[Start of section]

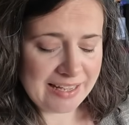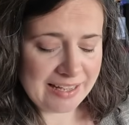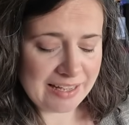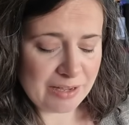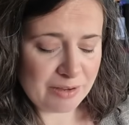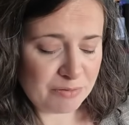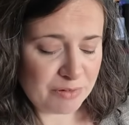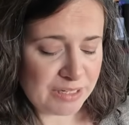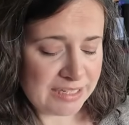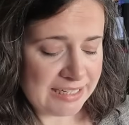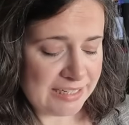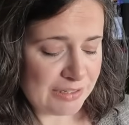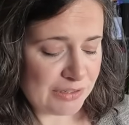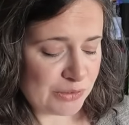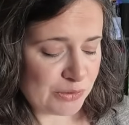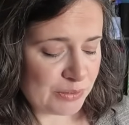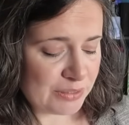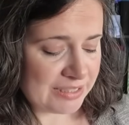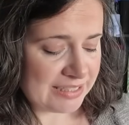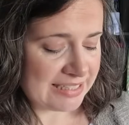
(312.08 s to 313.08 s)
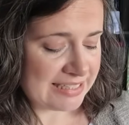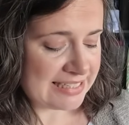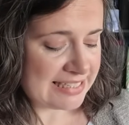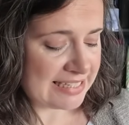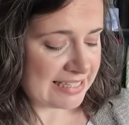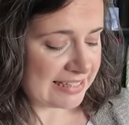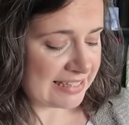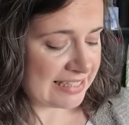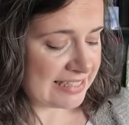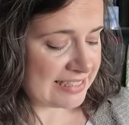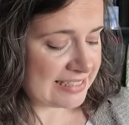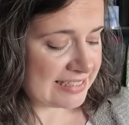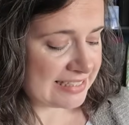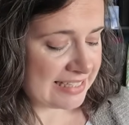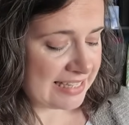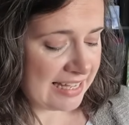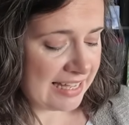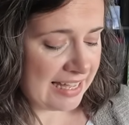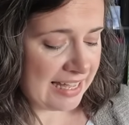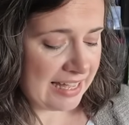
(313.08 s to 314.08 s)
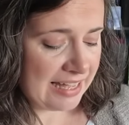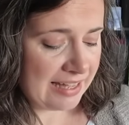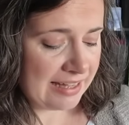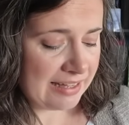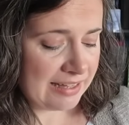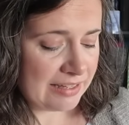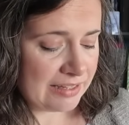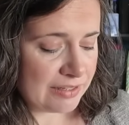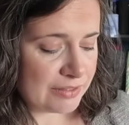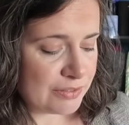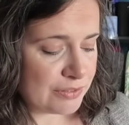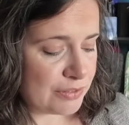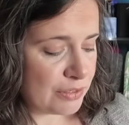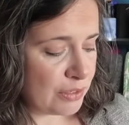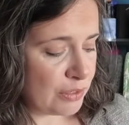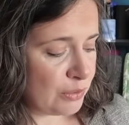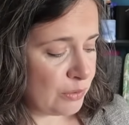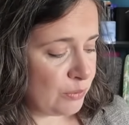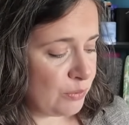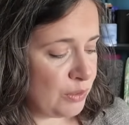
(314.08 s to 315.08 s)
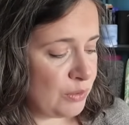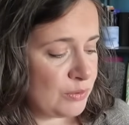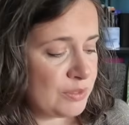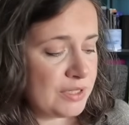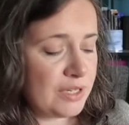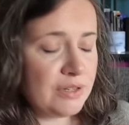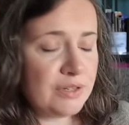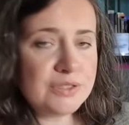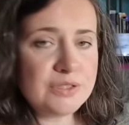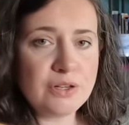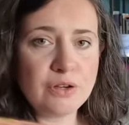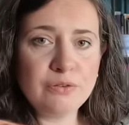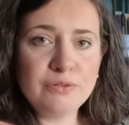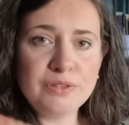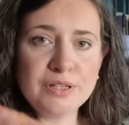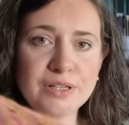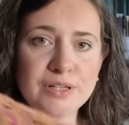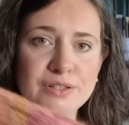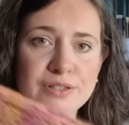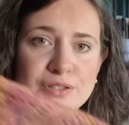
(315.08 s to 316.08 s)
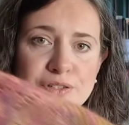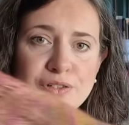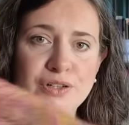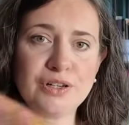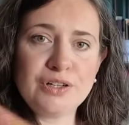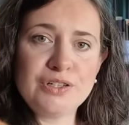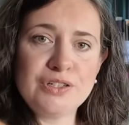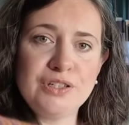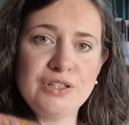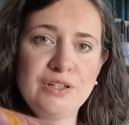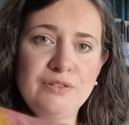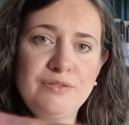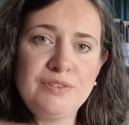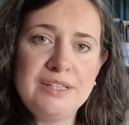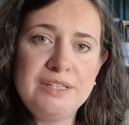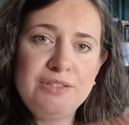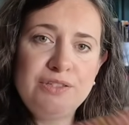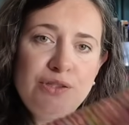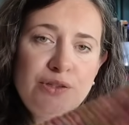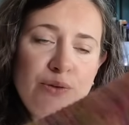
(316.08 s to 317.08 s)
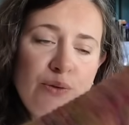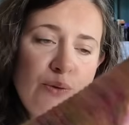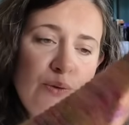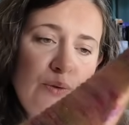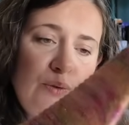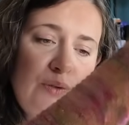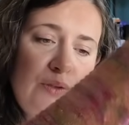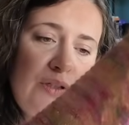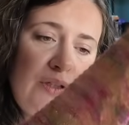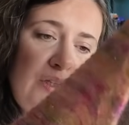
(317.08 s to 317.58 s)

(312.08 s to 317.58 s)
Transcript: I've really enjoyed knitting this. So you start off the construction of this shawl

[End of section]

_REQUIRED ACTION_
Your answer must be an exact repeat of the records above, with the pictures left out.

_ANSWER FOR THE TASK_
(312.08 s to 313.08 s)
(313.08 s to 314.08 s)
(314.08 s to 315.08 s)
(315.08 s to 316.08 s)
(316.08 s to 317.08 s)
(317.08 s to 317.58 s)

(312.08 s to 317.58 s)
Transcript: I've really enjoyed knitting this. So you start off the construction of this shawl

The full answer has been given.